Friday, May 12, 2006

Evil, sin, the demons and the devil

If there are any readers left after the very bleak coda of my last post, I’d like to proceed with trying to explore how the traditional Christian symbols of evil in its different forms can give us some kind of access to these difficult questions regarding the decline of our culture and the environment.

I have to admit that I think this is one of the most exciting areas of the Christian tradition. Although I think I can understand the reasons why, I still find it strange that sin has become almost an obsolete concept in the not-so-fundamentalist churches. This is despite the fact that at least some modern theologians have done some very valuable work on the area. At some point I will give you a short review of at least Tillich’s and Rahner’s concepts of sin, because these I have studied a bit.

There are in the Christian tradition a range of symbols that describe different aspects of evil.

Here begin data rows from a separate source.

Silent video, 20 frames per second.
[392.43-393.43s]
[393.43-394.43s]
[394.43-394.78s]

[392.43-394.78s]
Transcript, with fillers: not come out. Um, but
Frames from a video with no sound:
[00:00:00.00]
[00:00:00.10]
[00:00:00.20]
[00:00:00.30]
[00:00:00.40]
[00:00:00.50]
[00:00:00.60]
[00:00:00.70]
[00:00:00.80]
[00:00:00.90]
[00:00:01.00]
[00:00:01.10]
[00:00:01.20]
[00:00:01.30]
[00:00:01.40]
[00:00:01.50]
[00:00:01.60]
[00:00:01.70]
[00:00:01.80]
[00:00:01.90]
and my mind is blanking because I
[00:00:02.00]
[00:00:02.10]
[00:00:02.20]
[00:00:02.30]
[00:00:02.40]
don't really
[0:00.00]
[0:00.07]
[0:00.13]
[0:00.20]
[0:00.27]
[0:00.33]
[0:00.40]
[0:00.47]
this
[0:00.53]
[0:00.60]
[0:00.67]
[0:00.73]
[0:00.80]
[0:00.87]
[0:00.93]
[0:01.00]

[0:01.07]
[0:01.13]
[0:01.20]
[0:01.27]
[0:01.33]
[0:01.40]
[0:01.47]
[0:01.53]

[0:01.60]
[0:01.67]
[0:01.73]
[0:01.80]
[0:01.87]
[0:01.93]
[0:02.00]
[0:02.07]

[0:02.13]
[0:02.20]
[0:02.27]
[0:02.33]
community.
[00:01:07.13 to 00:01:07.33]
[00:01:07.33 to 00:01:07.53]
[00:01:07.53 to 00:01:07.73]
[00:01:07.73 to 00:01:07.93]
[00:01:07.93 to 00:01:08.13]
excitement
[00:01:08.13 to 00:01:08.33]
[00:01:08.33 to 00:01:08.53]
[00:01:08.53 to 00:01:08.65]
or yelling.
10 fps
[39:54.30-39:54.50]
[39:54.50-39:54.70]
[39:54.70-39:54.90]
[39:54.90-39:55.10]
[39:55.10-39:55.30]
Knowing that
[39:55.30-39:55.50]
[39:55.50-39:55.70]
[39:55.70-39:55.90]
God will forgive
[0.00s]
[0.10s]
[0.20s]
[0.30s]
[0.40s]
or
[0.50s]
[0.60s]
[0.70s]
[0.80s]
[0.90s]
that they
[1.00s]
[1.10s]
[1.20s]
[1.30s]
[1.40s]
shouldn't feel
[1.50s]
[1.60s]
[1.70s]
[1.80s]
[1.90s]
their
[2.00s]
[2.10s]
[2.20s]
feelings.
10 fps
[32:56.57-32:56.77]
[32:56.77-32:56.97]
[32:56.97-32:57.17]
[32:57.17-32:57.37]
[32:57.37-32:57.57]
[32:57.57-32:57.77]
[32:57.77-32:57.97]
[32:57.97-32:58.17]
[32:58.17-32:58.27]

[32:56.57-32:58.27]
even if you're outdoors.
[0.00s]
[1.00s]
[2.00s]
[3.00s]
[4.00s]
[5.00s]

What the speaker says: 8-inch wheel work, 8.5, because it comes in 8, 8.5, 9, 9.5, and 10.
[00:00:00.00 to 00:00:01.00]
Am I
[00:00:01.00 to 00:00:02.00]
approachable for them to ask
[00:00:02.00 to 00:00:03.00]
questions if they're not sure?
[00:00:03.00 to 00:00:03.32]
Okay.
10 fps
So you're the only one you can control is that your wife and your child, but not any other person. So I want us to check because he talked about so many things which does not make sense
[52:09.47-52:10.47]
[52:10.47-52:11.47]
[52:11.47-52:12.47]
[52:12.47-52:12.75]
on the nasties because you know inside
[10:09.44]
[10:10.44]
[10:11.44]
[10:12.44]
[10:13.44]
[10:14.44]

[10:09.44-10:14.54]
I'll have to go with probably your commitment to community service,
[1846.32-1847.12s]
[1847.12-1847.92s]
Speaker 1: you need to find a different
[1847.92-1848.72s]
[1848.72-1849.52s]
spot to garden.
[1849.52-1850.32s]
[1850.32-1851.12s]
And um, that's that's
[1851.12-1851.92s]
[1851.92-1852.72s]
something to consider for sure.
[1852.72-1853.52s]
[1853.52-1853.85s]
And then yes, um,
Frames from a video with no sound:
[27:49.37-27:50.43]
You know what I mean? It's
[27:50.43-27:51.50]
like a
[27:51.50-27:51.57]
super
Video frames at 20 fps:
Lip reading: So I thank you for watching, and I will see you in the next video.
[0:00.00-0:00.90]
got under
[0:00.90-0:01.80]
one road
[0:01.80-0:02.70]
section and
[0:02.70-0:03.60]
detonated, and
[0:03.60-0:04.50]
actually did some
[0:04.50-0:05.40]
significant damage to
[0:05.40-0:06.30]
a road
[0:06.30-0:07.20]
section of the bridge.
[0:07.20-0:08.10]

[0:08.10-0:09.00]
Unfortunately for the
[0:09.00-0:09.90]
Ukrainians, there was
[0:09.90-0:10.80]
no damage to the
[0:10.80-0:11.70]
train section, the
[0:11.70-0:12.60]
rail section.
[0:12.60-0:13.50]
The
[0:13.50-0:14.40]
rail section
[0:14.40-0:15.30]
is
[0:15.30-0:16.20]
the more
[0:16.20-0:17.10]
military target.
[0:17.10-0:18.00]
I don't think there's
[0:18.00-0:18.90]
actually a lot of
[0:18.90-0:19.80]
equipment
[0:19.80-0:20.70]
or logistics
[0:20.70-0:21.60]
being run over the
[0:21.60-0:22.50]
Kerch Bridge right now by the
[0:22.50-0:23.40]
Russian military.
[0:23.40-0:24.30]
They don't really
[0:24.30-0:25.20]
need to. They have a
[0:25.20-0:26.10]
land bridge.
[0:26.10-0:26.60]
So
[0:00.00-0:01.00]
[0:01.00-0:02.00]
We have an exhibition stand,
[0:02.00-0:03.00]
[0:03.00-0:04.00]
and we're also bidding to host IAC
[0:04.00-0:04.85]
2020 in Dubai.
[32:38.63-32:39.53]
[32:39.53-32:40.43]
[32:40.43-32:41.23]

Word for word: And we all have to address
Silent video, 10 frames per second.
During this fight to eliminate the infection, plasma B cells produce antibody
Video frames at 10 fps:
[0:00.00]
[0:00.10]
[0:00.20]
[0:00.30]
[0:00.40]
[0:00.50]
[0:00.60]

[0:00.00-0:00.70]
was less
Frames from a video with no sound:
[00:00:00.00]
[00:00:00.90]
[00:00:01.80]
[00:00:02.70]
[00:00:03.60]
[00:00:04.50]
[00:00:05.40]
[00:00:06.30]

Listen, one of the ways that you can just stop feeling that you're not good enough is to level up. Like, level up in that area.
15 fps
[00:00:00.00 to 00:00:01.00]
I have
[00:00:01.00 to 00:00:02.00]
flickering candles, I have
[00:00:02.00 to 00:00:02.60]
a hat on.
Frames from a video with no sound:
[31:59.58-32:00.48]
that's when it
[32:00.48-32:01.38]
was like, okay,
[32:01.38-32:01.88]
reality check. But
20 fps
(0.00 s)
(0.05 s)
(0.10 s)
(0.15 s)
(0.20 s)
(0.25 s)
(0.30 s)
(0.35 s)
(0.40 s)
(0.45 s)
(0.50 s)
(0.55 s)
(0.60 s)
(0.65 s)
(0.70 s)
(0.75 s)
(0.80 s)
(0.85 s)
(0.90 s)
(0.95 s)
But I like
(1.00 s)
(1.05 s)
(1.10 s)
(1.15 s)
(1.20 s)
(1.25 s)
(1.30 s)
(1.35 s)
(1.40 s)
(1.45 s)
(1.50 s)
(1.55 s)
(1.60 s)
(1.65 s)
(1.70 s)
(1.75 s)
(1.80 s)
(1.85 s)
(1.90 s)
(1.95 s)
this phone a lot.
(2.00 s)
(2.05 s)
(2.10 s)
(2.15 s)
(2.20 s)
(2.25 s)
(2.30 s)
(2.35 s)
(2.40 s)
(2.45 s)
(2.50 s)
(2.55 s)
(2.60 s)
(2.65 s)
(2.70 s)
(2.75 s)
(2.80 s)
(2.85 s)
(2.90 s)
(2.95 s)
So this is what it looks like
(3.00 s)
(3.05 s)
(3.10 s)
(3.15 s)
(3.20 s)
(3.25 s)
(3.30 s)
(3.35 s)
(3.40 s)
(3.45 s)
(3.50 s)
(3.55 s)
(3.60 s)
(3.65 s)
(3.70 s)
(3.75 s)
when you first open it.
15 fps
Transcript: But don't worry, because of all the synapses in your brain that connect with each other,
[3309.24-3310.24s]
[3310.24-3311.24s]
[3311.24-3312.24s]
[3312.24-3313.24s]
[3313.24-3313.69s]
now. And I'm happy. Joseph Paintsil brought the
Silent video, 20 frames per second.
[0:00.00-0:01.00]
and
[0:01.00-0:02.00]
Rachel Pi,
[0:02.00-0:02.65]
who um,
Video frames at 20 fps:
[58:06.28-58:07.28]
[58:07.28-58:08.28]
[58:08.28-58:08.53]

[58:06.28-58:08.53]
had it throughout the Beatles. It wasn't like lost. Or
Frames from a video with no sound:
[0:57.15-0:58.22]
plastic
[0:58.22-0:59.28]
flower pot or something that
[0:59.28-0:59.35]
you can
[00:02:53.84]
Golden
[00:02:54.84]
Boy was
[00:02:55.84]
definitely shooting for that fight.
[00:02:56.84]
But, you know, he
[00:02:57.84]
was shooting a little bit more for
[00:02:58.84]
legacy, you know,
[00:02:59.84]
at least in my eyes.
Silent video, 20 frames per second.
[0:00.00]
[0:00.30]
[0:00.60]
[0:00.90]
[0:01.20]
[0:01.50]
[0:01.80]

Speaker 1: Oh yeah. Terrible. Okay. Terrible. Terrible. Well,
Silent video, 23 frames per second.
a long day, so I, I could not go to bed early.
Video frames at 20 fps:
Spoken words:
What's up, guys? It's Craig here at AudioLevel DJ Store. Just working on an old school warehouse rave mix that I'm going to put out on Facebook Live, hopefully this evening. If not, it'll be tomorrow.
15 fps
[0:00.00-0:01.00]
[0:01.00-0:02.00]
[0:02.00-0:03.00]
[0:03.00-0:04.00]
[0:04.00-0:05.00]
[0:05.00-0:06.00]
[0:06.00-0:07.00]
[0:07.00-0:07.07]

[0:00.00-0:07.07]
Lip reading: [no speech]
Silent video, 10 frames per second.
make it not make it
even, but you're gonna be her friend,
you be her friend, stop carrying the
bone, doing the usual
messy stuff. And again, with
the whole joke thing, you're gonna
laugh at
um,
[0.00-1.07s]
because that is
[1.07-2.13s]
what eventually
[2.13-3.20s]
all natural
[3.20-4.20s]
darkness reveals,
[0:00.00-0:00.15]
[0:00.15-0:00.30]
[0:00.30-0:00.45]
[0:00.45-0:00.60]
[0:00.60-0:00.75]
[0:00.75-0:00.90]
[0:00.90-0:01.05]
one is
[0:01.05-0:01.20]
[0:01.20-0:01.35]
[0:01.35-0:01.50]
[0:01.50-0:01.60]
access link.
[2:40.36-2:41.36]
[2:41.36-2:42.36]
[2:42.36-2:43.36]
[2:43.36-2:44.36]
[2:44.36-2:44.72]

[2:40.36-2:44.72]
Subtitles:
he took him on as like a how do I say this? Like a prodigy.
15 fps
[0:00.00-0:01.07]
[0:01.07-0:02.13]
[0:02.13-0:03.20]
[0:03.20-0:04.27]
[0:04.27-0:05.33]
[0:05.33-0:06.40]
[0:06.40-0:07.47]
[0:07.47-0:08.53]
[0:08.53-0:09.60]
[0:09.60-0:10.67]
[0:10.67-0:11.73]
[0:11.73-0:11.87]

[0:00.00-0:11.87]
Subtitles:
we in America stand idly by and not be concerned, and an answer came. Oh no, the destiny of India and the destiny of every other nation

These are: Original sin, sin (depending on which tradition you follow these two are either separate from each other or not), concupiscence, demons, the devil and death. There are others as well, as the Greek concept of passions, that have entered Christian theology by way of the ascetic theologians such as Evagrios of Pontos. Seldom all of these symbols are used together but if one tries to get by on only on of them, or try to translate them all with one term, you end up with a rather anaemic teaching.

As I said these form a range that do blur into each other but still cover different aspects of the problem. The devil is more or less outside the person, and symbolize evil that is not at all controlled by the person, evil that is “superhuman”. Demons are somewhat closer to the person, they are “tempting” the person, in the sense that they connect an outside event to some aspect of the personality of the individual. Concupiscence is the evil inclination of the person, it is a part of the personality of the individual. However, it is central to remember that this is not the “innermost” part of a person. Concupiscence is caused by original sin, that is, again an external factor, but it is not, like a demon, a specific event or thing, but it is the sum of the cultural and historical factors that affect the individual.

I will have to address all of these symbols somewhat at length. I think by doing that I will be able to gain a greater understanding of how we as individuals can relate to situation we are in as a culture and as humanity. I will do this in my upcoming posts. I would also very much like to hear what other people think about these symbols, and maybe hear some thoughts on why it is so difficult to use them today.